Solution and Explanation

Step 1: Understanding the Concept:
Electrolysis is the process of using electrical energy to drive a non-spontaneous chemical reaction.
Faraday's laws of electrolysis define the relationship between the amount of electricity passed and the quantity of matter deposited.
One Faraday (\(1 F\)) of electricity is the charge carried by one mole of electrons (\(\approx 96485\) Coulombs).
The amount of a metal deposited depends on its oxidation state (valency).
For example, it takes twice as much electricity to deposit one mole of a divalent ion (\(M^{2+}\)) as it does to deposit one mole of a monovalent ion (\(M^+\)).
Step 2: Key Formula or Approach:
1. Faraday's Relation: \(\text{Number of moles deposited} = \frac{\text{Faradays passed}}{\text{Valency of cation } (n)}\).

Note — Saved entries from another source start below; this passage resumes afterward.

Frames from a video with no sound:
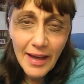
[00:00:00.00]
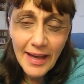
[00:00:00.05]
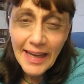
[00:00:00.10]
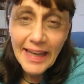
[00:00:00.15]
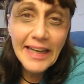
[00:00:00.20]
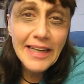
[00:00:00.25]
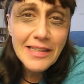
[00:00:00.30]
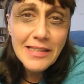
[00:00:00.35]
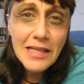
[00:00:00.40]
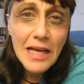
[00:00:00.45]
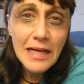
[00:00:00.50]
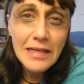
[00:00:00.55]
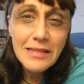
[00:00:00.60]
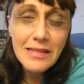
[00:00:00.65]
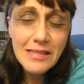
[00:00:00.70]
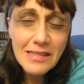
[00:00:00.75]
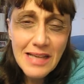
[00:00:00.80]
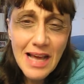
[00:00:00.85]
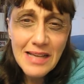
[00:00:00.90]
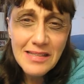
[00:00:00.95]
It is
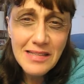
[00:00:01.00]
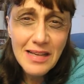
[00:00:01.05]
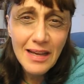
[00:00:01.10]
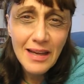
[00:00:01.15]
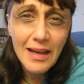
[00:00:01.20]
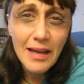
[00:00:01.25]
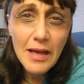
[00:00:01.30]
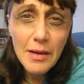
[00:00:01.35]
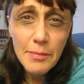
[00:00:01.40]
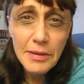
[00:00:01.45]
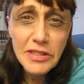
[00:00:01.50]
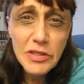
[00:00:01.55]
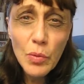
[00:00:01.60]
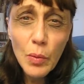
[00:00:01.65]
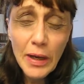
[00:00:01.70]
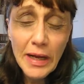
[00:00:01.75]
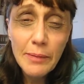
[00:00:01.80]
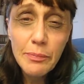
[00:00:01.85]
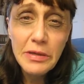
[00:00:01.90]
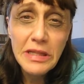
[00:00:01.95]
disgusting, but you
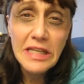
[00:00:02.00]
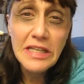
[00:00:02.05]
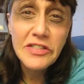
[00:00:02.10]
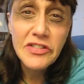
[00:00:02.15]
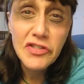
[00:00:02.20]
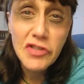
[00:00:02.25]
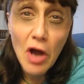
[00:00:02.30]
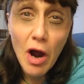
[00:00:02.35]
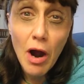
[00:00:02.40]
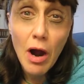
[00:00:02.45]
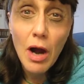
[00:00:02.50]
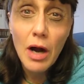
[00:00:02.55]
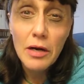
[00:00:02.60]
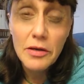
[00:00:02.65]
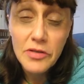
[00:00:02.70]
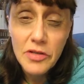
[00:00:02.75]
wake up with these dark,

Step 3: Detailed Explanation:
The amount of electricity passed is \(3\) Faradays.
1. For \(AgNO_3\): The cation is \(Ag^+\). Reaction: \(Ag^+ + e^- \to Ag\). Here \(n = 1\).
\[ \text{Moles of Ag} = \frac{3 F}{1} = 3 \text{ moles} \]

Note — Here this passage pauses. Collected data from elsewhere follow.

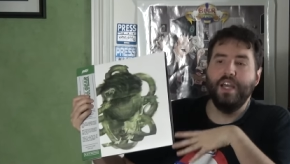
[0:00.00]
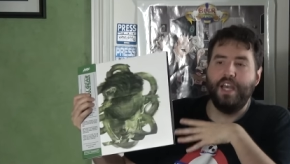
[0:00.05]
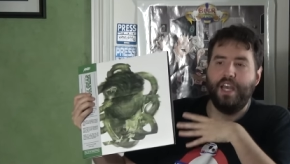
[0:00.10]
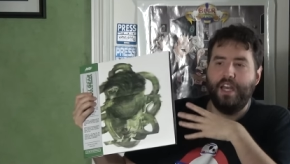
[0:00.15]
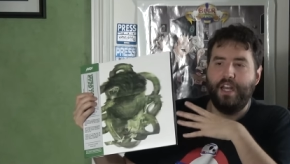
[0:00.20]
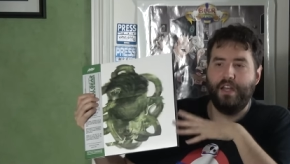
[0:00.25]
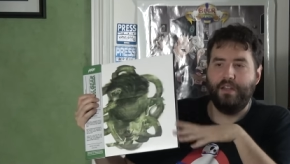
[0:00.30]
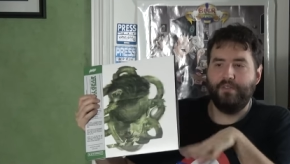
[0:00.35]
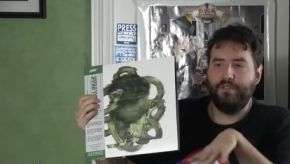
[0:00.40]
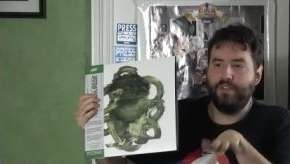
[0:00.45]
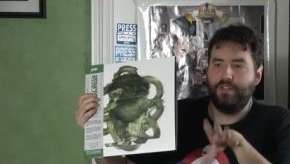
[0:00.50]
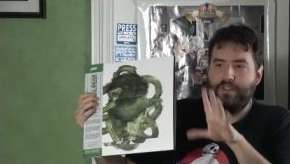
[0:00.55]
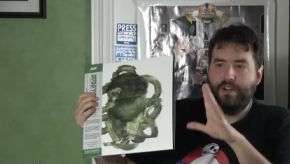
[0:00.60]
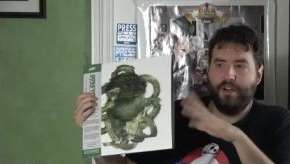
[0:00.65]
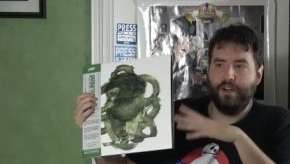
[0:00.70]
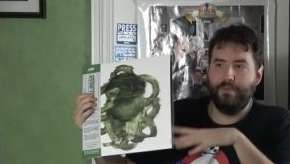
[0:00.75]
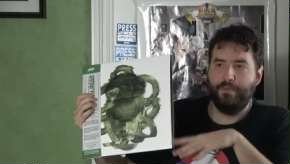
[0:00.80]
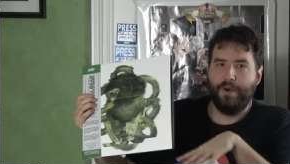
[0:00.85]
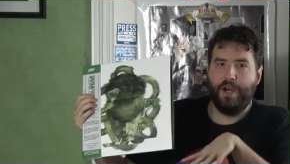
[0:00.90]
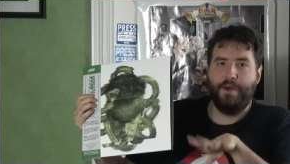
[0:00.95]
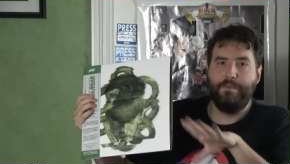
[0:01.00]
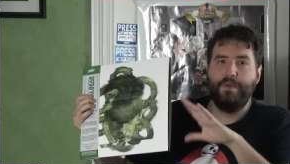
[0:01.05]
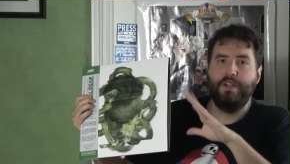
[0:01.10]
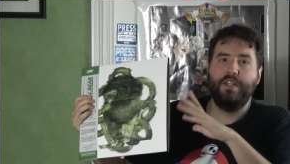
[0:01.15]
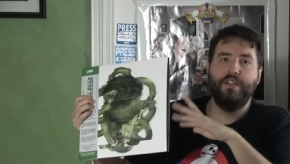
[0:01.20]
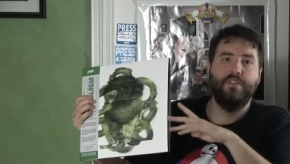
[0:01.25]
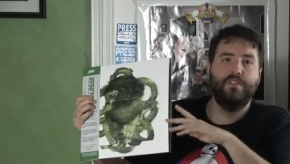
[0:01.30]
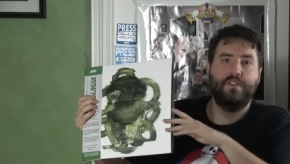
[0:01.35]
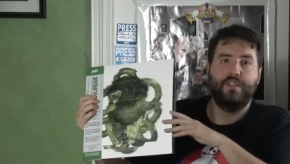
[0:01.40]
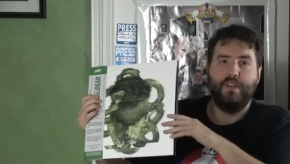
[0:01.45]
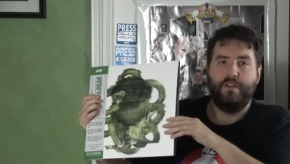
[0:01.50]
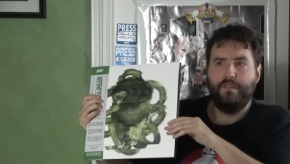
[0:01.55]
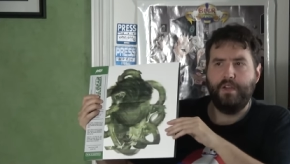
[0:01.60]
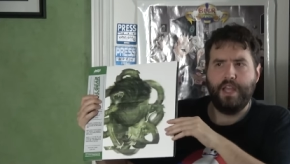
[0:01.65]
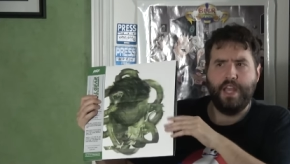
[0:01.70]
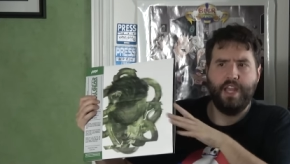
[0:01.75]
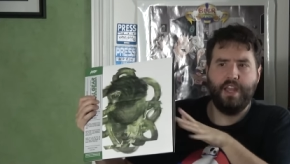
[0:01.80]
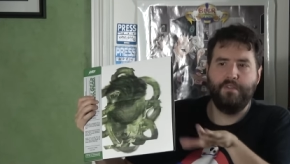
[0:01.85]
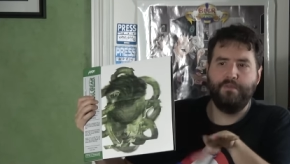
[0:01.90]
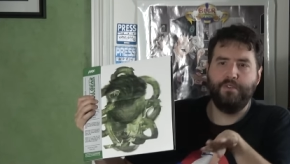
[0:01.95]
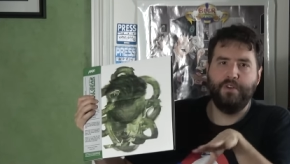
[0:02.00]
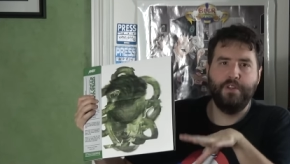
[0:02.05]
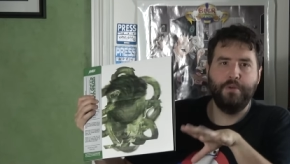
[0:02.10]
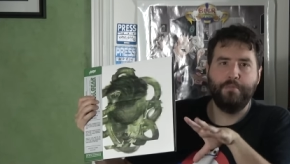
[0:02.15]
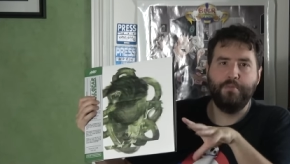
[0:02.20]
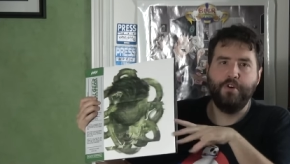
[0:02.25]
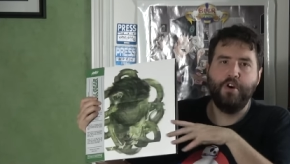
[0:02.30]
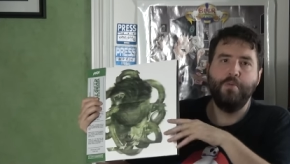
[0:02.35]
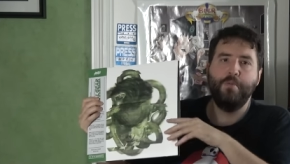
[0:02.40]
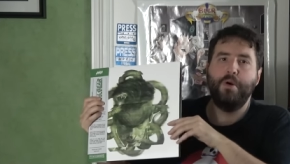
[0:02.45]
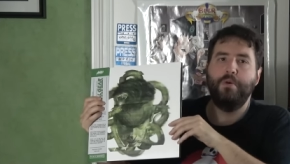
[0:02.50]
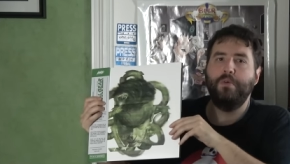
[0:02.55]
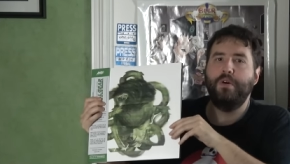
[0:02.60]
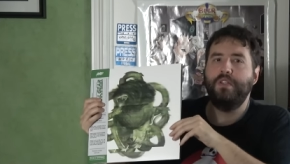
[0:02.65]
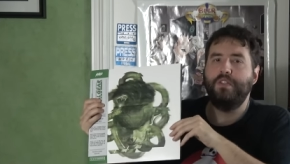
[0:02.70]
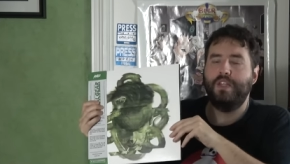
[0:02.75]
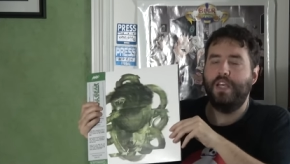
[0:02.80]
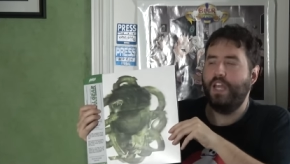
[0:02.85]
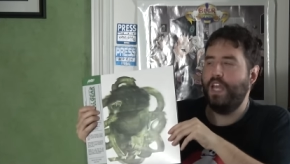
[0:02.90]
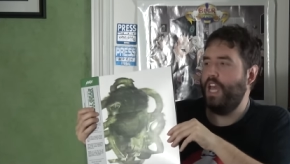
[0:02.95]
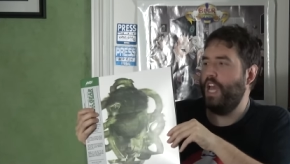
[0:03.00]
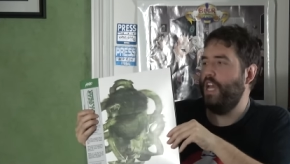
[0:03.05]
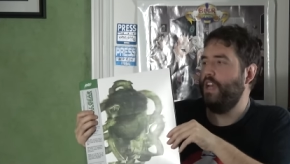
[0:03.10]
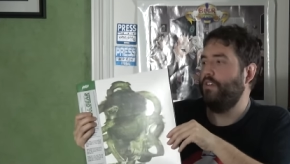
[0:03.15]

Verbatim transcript: and I just started popping in a handful of the promo ones I had,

2. For \(CuSO_4\): The cation is \(Cu^{2+}\). Reaction: \(Cu^{2+} + 2e^- \to Cu\). Here \(n = 2\).
\[ \text{Moles of Cu} = \frac{3 F}{2} = 1.5 \text{ moles} \]
3. For \(AuCl_3\): The cation is \(Au^{3+}\). Reaction: \(Au^{3+} + 3e^- \to Au\). Here \(n = 3\).
\[ \text{Moles of Au} = \frac{3 F}{3} = 1 \text{ mole} \]
The molar ratio of Ag : Cu : Au is \(3 : 1.5 : 1\).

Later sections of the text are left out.